Oxygen uptake kinetics is the rate oxygen uptake responds at the onset exercise and reflects the adjustment of both systemic oxygen transport and muscle metabolism (Xu and Rhodes, 1999).  There are three phases of exercise VO2 kinetics that can be identified in the moderate exercise domain (Whipp and Ward, 1990 cited in Xu and Rhodes, 1999).   Phase 1 represents the early fast increase in VO2, which usually is usually completed within the first 15 – 25 seconds of exercise (Xu and Rhodes, 1999).  It suggests that in phase 1 the increase in VO2 is mainly attributed to the increase in cardiac output (Q) and thus pulmonary flow (Whipp, 1987).  Therefore, because phase 1 is mainly a consequence of increased venous return it is often called cardiodynamic phase (Hughson et al, 2000).  Phase 2 is the primary phase of the adaptive process, it reflects the change in muscle oxidative metabolism as venous return continues to increase and more O2 is extracted with exercise (Hughson et al, 2000).  Following a short delay of phase 1, VO2 increases exponentially towards a steady state level, research has suggested that there is a linear dynamic relationship between VO2 and the work rate (Barstow et al, 1993; Gerbino et al, 1996). Limitations of oxygen transport either or activation of metabolic processes that govern muscle oxygen utilisation may explain phase 2 (Hughson 1990). Phase 3 has been described as an additional phase in which the VO2 adds on top of the metabolic requirements of that work rate (Paterson and Whipp, 1991).  Phase 3 is steady state VO2 levels, which are reached after approximately 3 minutes (Whipp, 1987).  

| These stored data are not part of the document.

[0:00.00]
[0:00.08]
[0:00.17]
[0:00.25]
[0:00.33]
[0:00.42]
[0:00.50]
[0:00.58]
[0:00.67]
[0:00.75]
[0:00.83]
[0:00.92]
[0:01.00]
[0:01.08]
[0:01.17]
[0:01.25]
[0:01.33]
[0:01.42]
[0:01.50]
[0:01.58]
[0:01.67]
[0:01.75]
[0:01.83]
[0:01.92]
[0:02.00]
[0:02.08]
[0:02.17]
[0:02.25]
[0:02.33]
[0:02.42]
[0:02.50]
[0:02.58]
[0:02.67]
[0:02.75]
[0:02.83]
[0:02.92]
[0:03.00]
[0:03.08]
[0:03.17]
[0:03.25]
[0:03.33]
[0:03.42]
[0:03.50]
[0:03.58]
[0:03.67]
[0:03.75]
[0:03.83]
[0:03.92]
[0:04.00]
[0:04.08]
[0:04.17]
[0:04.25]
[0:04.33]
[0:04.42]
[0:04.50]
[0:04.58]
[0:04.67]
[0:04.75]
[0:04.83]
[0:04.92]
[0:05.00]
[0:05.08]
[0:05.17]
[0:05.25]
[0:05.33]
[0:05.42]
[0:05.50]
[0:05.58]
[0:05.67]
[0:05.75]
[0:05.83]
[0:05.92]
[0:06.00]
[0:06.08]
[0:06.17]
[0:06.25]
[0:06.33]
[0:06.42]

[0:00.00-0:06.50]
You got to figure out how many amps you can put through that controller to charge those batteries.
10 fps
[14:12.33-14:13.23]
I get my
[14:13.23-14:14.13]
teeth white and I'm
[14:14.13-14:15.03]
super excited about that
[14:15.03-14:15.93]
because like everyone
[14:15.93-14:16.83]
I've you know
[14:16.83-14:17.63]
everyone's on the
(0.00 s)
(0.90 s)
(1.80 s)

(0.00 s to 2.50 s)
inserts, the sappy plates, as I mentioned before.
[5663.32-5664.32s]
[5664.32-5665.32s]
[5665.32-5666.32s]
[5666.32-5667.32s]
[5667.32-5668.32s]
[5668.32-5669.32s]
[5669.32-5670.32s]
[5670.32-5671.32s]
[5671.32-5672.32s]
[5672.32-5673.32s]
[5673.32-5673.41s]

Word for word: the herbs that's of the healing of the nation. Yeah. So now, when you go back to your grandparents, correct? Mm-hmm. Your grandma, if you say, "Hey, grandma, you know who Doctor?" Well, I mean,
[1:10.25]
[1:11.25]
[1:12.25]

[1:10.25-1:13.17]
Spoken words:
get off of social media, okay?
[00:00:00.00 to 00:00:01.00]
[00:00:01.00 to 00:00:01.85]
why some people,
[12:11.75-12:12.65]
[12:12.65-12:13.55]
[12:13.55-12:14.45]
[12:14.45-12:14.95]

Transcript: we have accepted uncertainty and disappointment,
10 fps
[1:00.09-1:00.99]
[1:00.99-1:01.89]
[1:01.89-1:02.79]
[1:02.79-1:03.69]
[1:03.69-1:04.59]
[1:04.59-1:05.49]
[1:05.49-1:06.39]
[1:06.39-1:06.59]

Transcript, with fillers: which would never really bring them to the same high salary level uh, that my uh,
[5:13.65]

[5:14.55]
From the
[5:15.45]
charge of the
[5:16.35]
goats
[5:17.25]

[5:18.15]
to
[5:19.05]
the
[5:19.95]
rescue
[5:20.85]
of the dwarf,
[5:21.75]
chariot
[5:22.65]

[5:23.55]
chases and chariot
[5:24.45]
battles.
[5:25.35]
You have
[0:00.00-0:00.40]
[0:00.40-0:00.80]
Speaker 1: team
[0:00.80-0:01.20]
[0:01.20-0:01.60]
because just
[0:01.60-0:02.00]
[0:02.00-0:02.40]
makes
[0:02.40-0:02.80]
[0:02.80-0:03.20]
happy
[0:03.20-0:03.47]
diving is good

For constant-load exercise below lactate threshold, oxygen uptake rapidly increases with exercise onset obtaining a steady state within about 3 minutes.  However, during constant-load exercise above the lactate threshold an additional ‘slow component’ VO2 response is present (Gaesser and Poole, 1996).  The VO2 slow component represents additional oxygen cost that is superimposed on the rapid phase of oxygen uptake kinetics observed during exercise onset (Gaesser and Poole, 1996). The slow component has been defined as the difference between VO2 measured at 3 minutes of constant-load exercise and end-exercise (Gaesser and Poole 1996; Womack et al, 1995).  The magnitude of the VO2 slow component is elevated with increased intensities of exercise above the lactate threshold.  Elevated body or muscle temperature has been proposed to contribute to the VO2 slow component; however, these observations are based on the temperatures rise during the constant-load exercise (Poole et al, 1988 cited in Saunders et al, 2000; Poole et al, 1990 cited in Saunders et al, 2000). The duration of exercise have been found to determine the magnitude of the slow component and the cause of the slow component is the increase in blood lactate levels, increases in plasma epinephrine levels, increased ventilatory work (minute ventilation VE), elevation of body temperature and recruitment of type IIb fibres (Xu and Rhodes, 1999). The recruitment of type II muscle fibres during exercise has been found to be an explanation for the slow component phenomenon (Barstow et al, 1996; Whipp 1994).  Barstow et al, (1996) demonstrated that the contribution made by the slow component to the total VO2 response to 8 minutes of heavy, constant load cycling was greater in subjects with a high proportion of type II fibres.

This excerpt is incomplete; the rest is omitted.